Student Loan Forgiveness Is Welfare For the Rich
President Barack Obama recently announced a new push to enroll people with outstanding student loan debt in programs that make it easier to pay back. Specifically, the Department of Education is promoting so-called “income-driven repayment” plans, where borrowers do not make a fixed payment every month, but instead contribute a certain portion of their income towards their student loan balance. These plans are not new—the White House’s initiative is mostly to raise awareness.
It is a good idea in theory, and will certainly make payments more manageable for borrowers. However, the scheme has one major problem for taxpayers: if students have not repaid their loans in full at the end of a fixed period (generally 20 or 25 years), any remaining balance is forgiven. Those who borrow the most receive a massive taxpayer subsidy.
President Obama’s latest push may be unnecessary, as income-driven repayment plans have become far more popular in recent years. In the last two years, the share of federal Direct Loan borrowers enrolled in income-driven repayment plans has doubled from 11 percent to 22 percent. The share making level payments (a fixed amount every month) or graduated payments (payments which go up with time) has declined from 84 percent of borrowers to just under three-quarters. People with student loans are rapidly learning about these plans, and using them.
In principle, income-driven repayment is a good way to pay back student loans. Since college is an investment that leads to higher earnings down the road, it makes sense that students who see a higher return on investment (a higher income) should pay more than those for whom the investment fails. Stocks are a good parallel—traders invest a certain amount in a company, and receive higher or lower returns depending on how the company performs. This idea of financing college through “student equity” rather than student debt dates back to Milton Friedman and has counted former Governor Jeb Bush and Senator Marco Rubio among its modern proponents.
The trouble is that under the current design, students often will not pay back the full balance of the loan, due to loan-forgiveness at the end of a 20- or 25-year period. We do not yet have good data on how many students will utilize this provision, but Department of Education calculations show that a typical undergraduate borrower could receive around $25,000 in loan forgiveness.
But wait, isn’t loan forgiveness a good way to help distressed borrowers? Not so. This brings us to an interesting paradox in the economics of student loans: the most distressed borrowers have borrowed the least. While stories of elite college graduates with six figures in debt dominate headlines, in reality default rates are much higher among those who have borrowed less than $5,000.
Borrowers further behind on their loans, a proxy for financial distress, took out much less on average. A borrower in current repayment has an average balance of $30,100, compared to just $15,400 for a borrower in default.
This has much to do with the characteristics of borrowers themselves. Students who attend poor-quality institutions and/or do not finish their degrees do not borrow as much, but are also much less likely to find well-paying jobs. Individuals with college experience but no degree earn 35 percent less and have an unemployment rate two points higher than those with bachelor’s degrees. Low earnings and joblessness, obviously, can lead to financial distress and cause delinquency or default on loans.

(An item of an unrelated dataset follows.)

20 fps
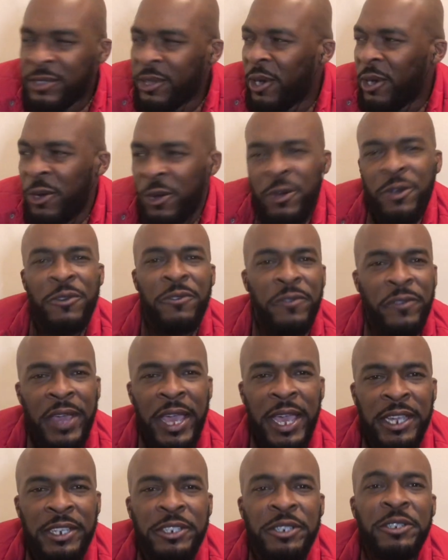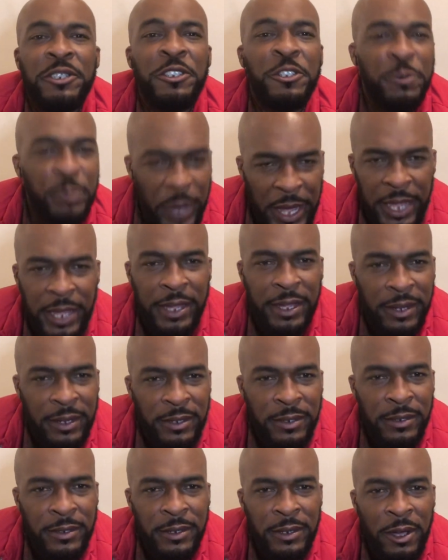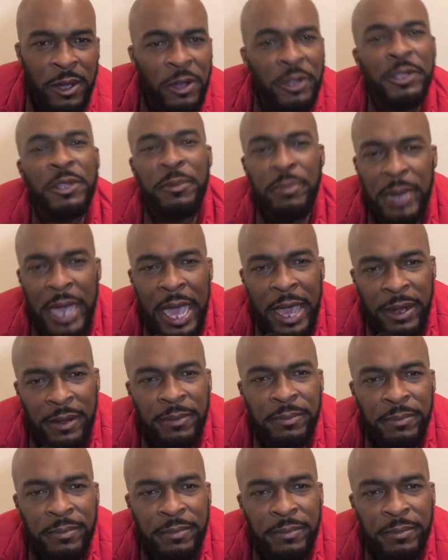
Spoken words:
the old-fashioned spanking on the bottom.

Graduating from law school with $100,000 in debt is stressful, no doubt, but such students are not likely to have trouble finding jobs that will enable them to pay down their loans. But if you drop out of college, even with only $10,000 in debt, just finding a decent job can be difficult—let alone making student loan payments.
After 25 years of making payments under income-driven plans, those most likely to have a forgivable balance are those who have attended the pricier, better colleges and taken out more in debt. Those enrolled in income-driven repayment plans have an average unpaid balance of $51,000, compared to just $22,000 for those in level and graduated plans. Why should taxpayers, many of whom lack college degrees themselves, subsidize those former students with the best career prospects, and the expensive colleges which educate them?

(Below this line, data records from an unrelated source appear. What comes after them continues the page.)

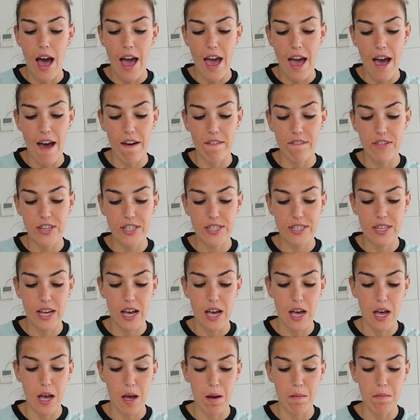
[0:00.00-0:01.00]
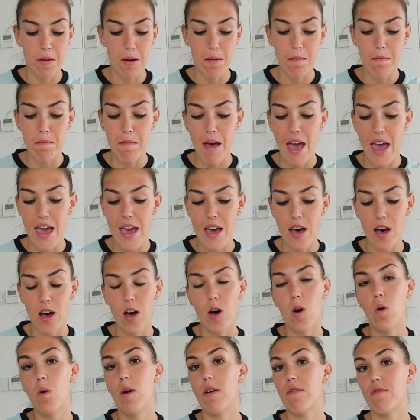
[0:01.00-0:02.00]
I have some
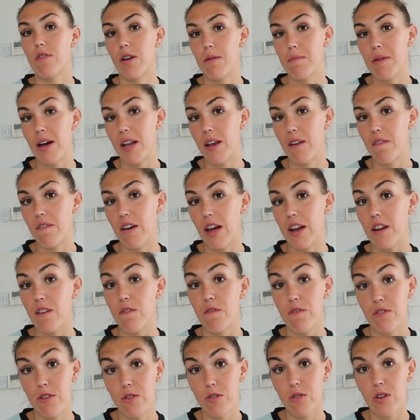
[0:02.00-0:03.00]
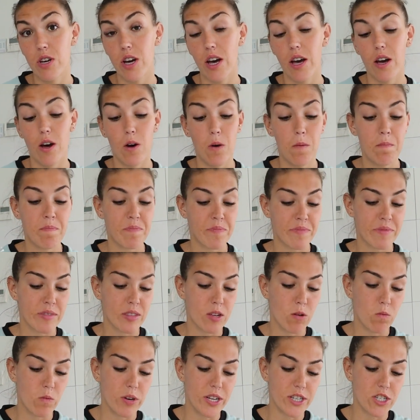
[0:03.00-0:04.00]
mayo from Undivided Food Co.,
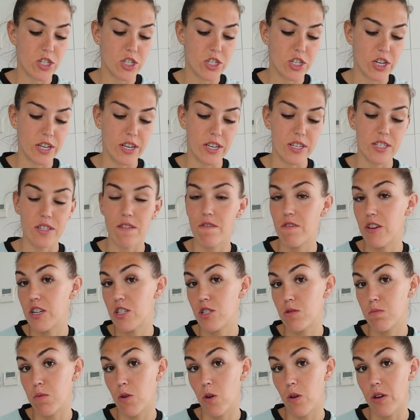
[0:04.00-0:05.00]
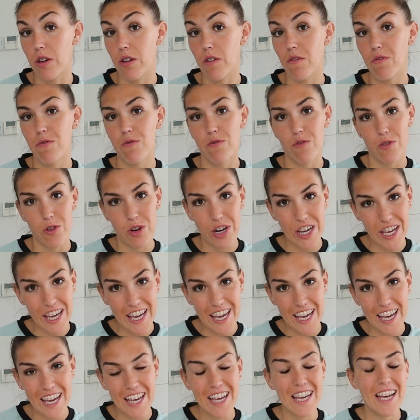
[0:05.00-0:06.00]
which is vegetable oil
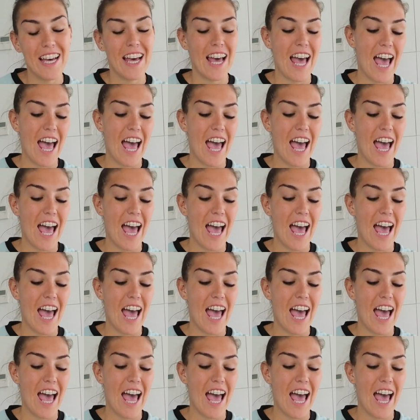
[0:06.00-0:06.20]
free.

Some distressed borrowers may get relief from loan forgiveness, but most benefits are likely to flow to the law and business school graduates who have borrowed the most. Loan forgiveness, in other words, is largely a subsidy for the upper-middle class. Taxpayers already subsidize student borrowers to the tune of $170 billion; there is no reason to layer another subsidy on top of this, least of all one so regressive. While income-driven repayment has merit as an idea, policymakers should remember that the operative word is “repayment.”